First stage in text speed improvements #5190

andydotxyz · 2024-10-12T10:14:30Z

It's such a big challenge that I am working on this in stages.

First: Move text cache index to the text details not object reference

Using Terminal app as benchmark (TextGrid gets the biggest boost with this change) when running "top" fullscreen:

around 20% less memory
up to 67% lower CPU usage
App resize feels faster too :)

Next improvements will build on this so other text widgets see bigger improvements.

Checklist:

Tests included. <- as long as existing tests all work this speedup is good :)
Lint and formatter run with no errors.
Tests all pass.

coveralls · 2024-10-12T10:20:40Z

coverage: 59.892% (-0.04%) from 59.934%
when pulling fe31121 on fix/textspeed1
into 1325f0d on develop.

Jacalz

The code looks good, just one inline comment. Also, is there any chance that you could add some benchmarks to more easily verify the performance improvements. I mean, yes, I do feel that it is faster but with performance improvements you really need solid benchmarks to base it on. Not only to make it easier to see that things got faster in this case but also to see improvements in upcoming changes plus making sure that we don't regress going forward.

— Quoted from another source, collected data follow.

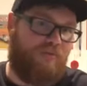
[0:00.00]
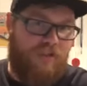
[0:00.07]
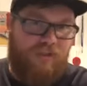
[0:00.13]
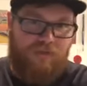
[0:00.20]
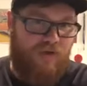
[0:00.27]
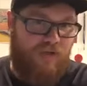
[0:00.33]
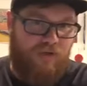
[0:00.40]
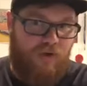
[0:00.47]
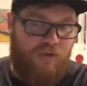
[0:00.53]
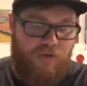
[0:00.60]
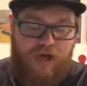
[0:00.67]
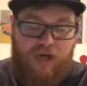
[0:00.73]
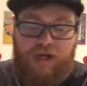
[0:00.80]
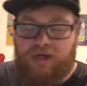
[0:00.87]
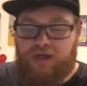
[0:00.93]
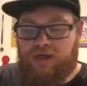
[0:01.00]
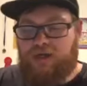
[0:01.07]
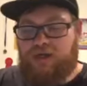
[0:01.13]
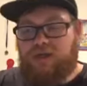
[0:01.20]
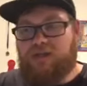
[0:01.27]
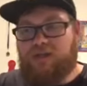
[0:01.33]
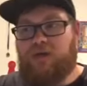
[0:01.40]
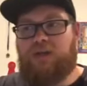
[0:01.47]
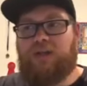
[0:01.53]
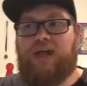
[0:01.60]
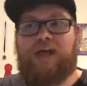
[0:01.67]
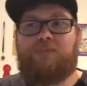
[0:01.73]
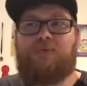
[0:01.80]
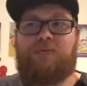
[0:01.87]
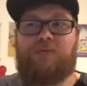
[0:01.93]
That's what you don't want. So a
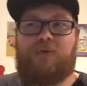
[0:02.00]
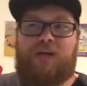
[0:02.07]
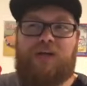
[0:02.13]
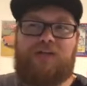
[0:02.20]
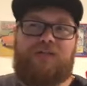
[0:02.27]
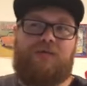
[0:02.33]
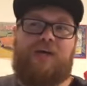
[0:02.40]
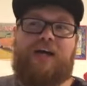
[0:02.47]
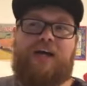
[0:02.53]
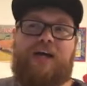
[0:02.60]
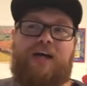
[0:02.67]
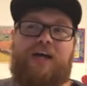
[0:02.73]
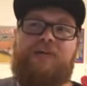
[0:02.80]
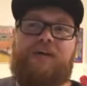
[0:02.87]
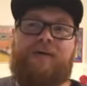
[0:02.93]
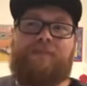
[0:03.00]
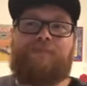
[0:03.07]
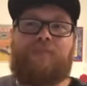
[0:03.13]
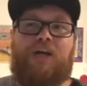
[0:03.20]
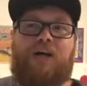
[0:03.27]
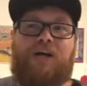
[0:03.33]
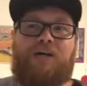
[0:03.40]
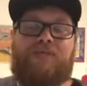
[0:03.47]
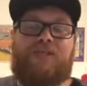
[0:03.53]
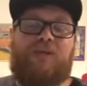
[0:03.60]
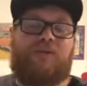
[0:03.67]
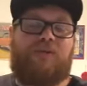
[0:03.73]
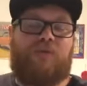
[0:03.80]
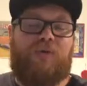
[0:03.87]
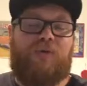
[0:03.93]
lot of people, they also have
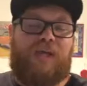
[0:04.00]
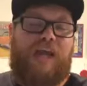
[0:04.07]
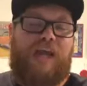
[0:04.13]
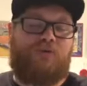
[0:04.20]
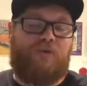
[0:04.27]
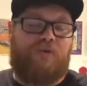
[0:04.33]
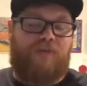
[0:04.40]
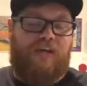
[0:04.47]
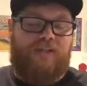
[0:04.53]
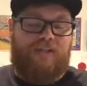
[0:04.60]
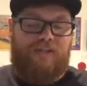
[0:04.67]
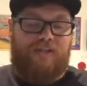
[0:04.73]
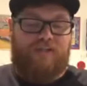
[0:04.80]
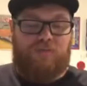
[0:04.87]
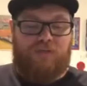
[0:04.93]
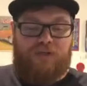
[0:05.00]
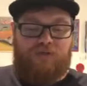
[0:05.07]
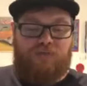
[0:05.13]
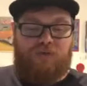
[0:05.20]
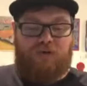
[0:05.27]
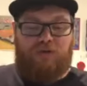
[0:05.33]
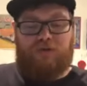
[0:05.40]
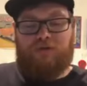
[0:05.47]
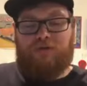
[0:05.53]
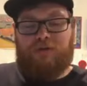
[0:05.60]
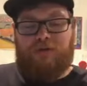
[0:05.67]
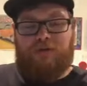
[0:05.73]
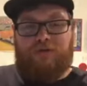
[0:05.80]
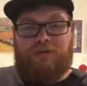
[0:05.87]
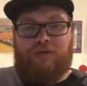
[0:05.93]
CO2 recapture devices,
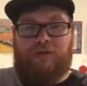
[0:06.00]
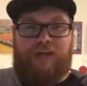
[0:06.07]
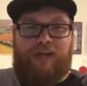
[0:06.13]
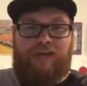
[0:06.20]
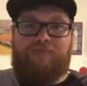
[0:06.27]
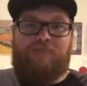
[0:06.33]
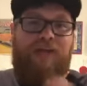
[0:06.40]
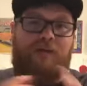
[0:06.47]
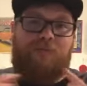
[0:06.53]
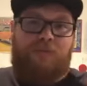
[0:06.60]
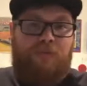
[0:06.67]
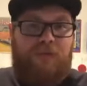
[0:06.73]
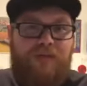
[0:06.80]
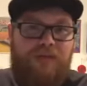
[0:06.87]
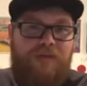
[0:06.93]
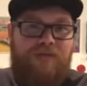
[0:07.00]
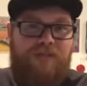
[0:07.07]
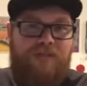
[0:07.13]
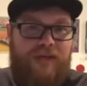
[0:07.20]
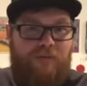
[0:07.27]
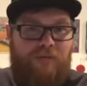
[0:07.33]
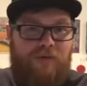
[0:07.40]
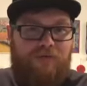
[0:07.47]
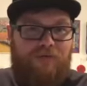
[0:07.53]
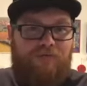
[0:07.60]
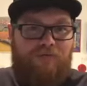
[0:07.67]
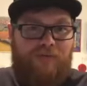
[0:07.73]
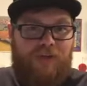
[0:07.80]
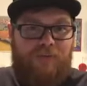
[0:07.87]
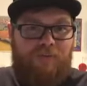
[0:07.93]
they're like inflatable balloons that will
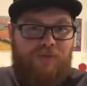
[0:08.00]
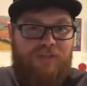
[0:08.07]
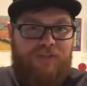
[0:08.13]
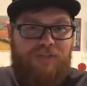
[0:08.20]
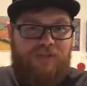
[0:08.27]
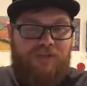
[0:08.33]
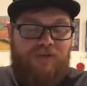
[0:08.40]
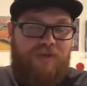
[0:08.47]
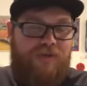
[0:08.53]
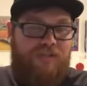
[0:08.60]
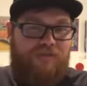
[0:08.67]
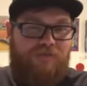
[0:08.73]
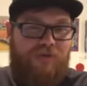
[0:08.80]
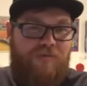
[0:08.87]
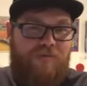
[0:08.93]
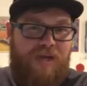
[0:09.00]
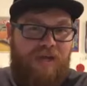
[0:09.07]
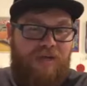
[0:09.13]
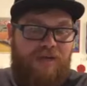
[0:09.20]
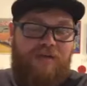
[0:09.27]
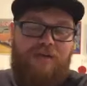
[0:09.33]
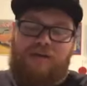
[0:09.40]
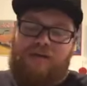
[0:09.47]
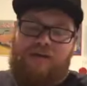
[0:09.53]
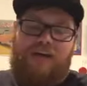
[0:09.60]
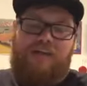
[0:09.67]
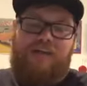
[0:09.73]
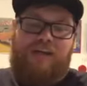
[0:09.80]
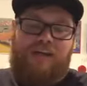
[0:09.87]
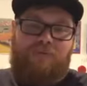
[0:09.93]
fill up with CO2 as it's fermenting.
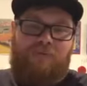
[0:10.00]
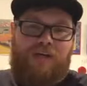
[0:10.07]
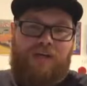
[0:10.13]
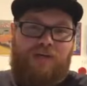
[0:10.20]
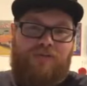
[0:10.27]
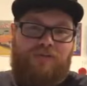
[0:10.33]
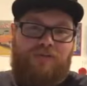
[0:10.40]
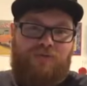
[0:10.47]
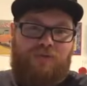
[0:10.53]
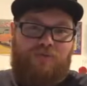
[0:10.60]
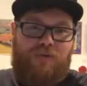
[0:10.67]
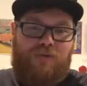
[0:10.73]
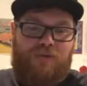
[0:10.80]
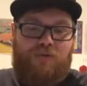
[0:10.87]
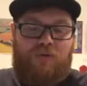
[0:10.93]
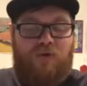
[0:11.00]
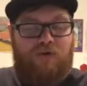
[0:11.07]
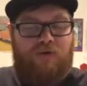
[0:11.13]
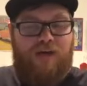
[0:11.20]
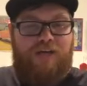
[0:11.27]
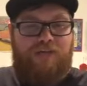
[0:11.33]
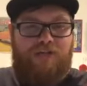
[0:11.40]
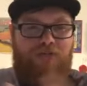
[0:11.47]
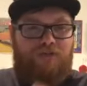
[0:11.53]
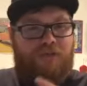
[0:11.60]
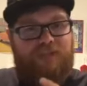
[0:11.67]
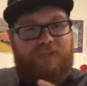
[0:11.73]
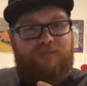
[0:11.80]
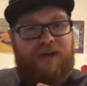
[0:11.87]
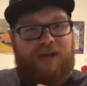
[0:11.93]
And then when you cold crash, it
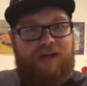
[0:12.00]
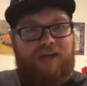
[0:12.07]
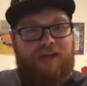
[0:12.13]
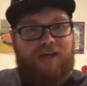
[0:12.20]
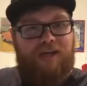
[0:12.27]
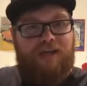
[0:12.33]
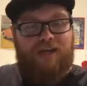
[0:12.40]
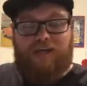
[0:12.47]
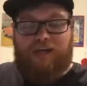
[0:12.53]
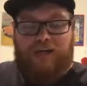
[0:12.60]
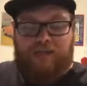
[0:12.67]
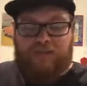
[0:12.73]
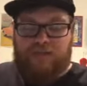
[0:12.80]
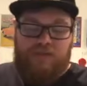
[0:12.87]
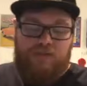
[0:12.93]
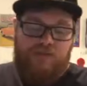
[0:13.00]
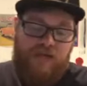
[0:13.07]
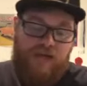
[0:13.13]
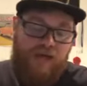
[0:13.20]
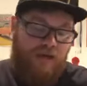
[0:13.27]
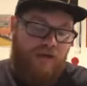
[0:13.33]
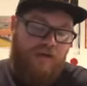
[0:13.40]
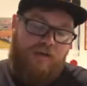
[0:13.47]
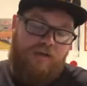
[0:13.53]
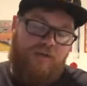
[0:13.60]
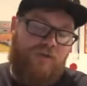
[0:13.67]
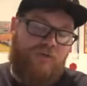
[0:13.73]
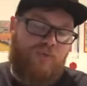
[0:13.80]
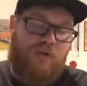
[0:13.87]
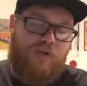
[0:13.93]
shrinks it back in and allows it to do that.
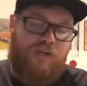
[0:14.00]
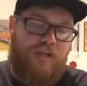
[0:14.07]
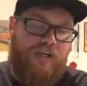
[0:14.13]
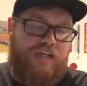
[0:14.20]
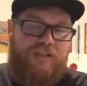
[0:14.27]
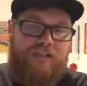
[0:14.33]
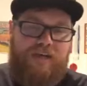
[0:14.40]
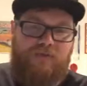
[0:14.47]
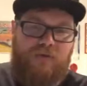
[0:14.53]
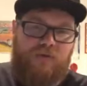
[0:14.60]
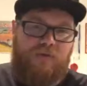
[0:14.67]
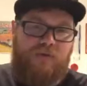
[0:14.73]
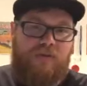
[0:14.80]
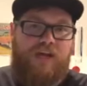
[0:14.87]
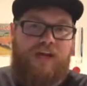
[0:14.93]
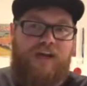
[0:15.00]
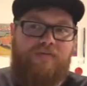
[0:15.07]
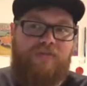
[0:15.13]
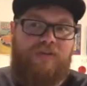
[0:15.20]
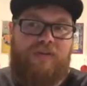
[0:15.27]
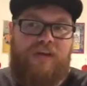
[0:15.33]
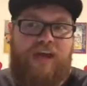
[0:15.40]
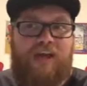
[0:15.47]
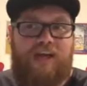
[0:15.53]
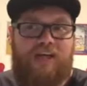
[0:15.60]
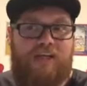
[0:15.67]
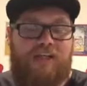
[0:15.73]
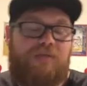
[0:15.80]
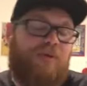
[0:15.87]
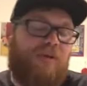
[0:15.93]
Those work good. I haven't had
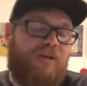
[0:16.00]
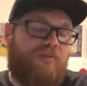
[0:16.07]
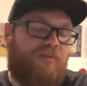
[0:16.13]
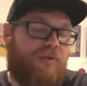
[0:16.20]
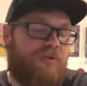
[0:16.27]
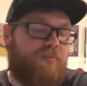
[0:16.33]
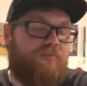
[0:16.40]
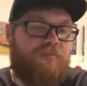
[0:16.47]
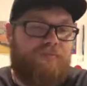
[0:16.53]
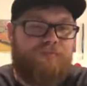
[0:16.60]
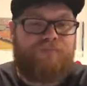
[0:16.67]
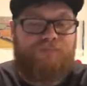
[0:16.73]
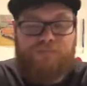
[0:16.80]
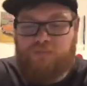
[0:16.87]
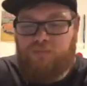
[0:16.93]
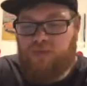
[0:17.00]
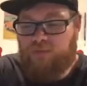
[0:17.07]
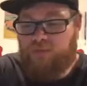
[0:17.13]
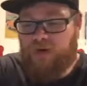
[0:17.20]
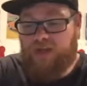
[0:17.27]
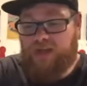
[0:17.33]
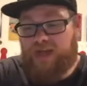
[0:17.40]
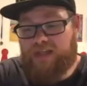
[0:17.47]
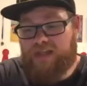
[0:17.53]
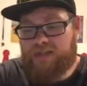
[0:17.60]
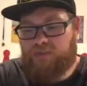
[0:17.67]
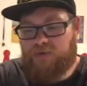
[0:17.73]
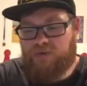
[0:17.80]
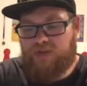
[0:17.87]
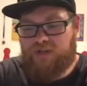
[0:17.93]
any experience with them. But yeah, that's
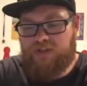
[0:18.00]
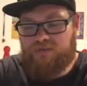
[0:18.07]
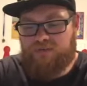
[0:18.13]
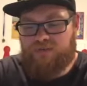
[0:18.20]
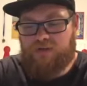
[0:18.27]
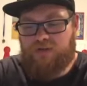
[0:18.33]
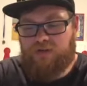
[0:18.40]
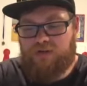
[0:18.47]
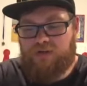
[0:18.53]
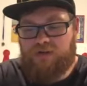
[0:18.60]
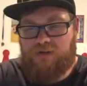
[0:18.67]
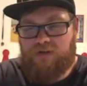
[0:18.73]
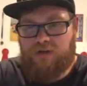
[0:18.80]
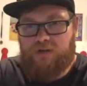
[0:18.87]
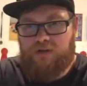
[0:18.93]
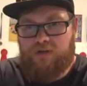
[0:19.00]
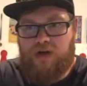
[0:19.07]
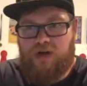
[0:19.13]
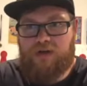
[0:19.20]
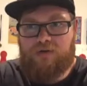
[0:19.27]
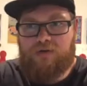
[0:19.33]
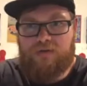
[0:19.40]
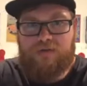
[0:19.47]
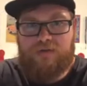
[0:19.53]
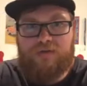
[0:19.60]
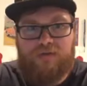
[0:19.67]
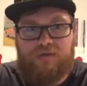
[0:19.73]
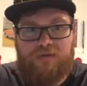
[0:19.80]
pretty much it for conicals.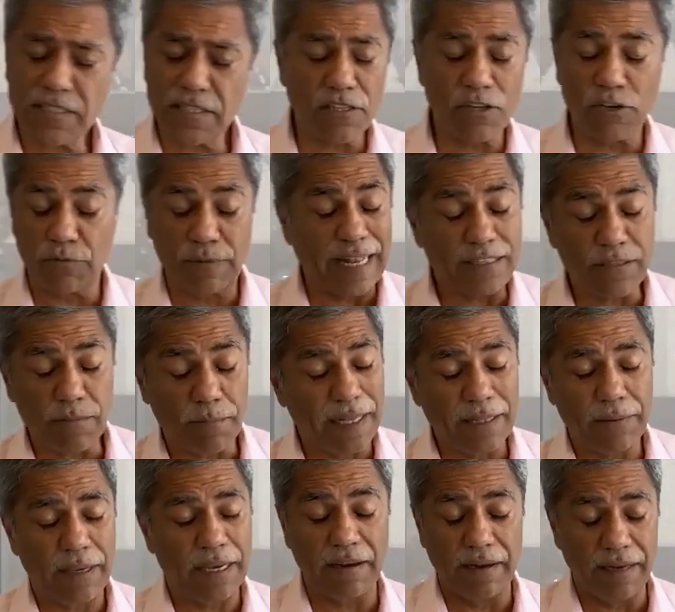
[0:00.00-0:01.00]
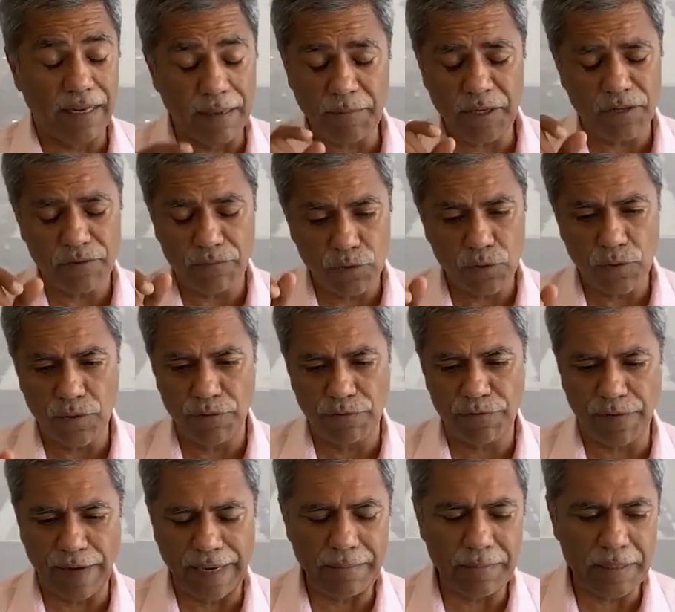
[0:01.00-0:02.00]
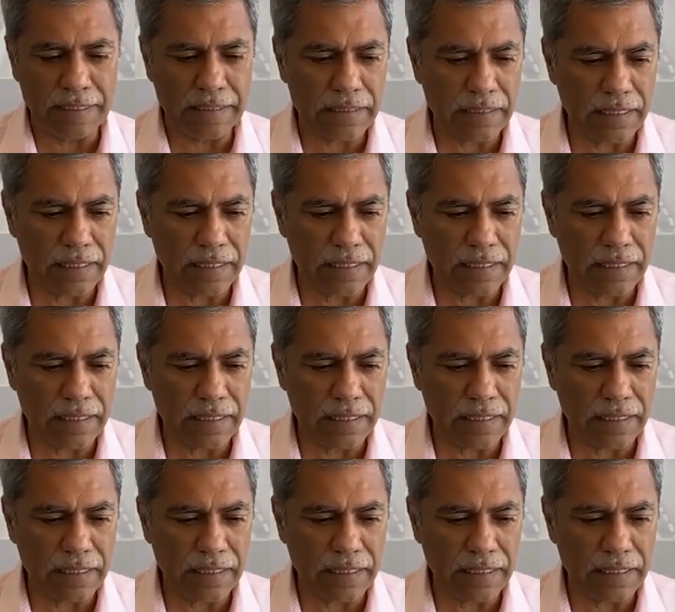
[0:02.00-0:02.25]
that's by the way, let me do a refinement.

Jacalz · 2024-10-13T11:51:18Z

internal/cache/texture_common.go

@@ -45,6 +65,10 @@ func RangeExpiredTexturesFor(canvas fyne.Canvas, f func(fyne.CanvasObject)) {
 // gl context to ensure textures are deleted from gl.
 func RangeTexturesFor(canvas fyne.Canvas, f func(fyne.CanvasObject)) {
 	textures.Range(func(key, value any) bool {
+		if _, ok := key.(FontCacheEntry); ok {
+			return true // TODO what?


Should this TODO be addressed before merge?

Updated - a doc change covered it I think.
If the API is needed for other purposes at some point then we may need to track all of the objects referencing a certain string but it's not needed yet and because this will evolve I'm leaving it minimal where possible.

andydotxyz · 2024-10-13T14:13:50Z

The code looks good, just one inline comment. Also, is there any chance that you could add some benchmarks to more easily verify the performance improvements. I mean, yes, I do feel that it is faster but with performance improvements you really need solid benchmarks to base it on. Not only to make it easier to see that things got faster in this case but also to see improvements in upcoming changes plus making sure that we don't regress going forward.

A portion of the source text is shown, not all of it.